We used the first 1,000 working domain names in our sample in order to make our sample "provably random". A truly random sample chosen from the entire list of domain names would have been better, but it would be impossible to prove that such a sample had really been chosen randomly; a third party could easily claim that we had "stacked the deck" by choosing a disproportionate number of sites blocked incorrectly by Cyber Patrol.

Potential sources of error

A sample of 21 "real" sites that are blocked by Cyber Patrol, is a small sample from which to draw any precise conclusions. The problem with the sample size is that we had to start with 1,000 randomly chosen Web domains just to get a sample of 21 blocked domains. The 81% figure should not be taken as being accurate to even two significant figures; across all .com domains in existence, the error rate for Cyber Patrol could be as high as 95% or as low as 65%. However, the test does establish that the likelihood of Cyber Patrol having an error rate of, say, less than 60% across all domains, is virtually zero.

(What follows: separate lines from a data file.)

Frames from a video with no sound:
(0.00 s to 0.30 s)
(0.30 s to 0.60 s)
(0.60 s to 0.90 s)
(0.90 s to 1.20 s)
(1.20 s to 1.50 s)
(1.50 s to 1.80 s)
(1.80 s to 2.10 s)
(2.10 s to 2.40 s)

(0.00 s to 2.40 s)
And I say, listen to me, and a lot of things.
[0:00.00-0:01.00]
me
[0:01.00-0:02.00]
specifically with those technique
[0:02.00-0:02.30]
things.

A note on interpreting these results: the results are not weighted by Web site traffic, so some of the sites in this experiment may cause more "Access Denied" messages than others. The 82% error rate should also not be interpreted to apply across all domains, since we only used .com domains in our experiment, which are more likely to contain commercial pornography than, say, .org domains. (In other words, we should expect the error rate to be even higher for .org sites that are blocked.)

Conclusion

Cyber Patrol's Vice President of marketing, Susan Getgood, stated publicly in a response to an inquiry:

A site that is added to the CyberNOT list is viewed by a person before being added. --http://www.peacefire.org/censorware/Cyber_Patrol/sg.on.cyberspider.4-22-97.txt

Given the high error rate for sites blocked by Cyber Patrol in their sex-related categories, we believe that Cyber Patrol's claim of "100% human review" is false.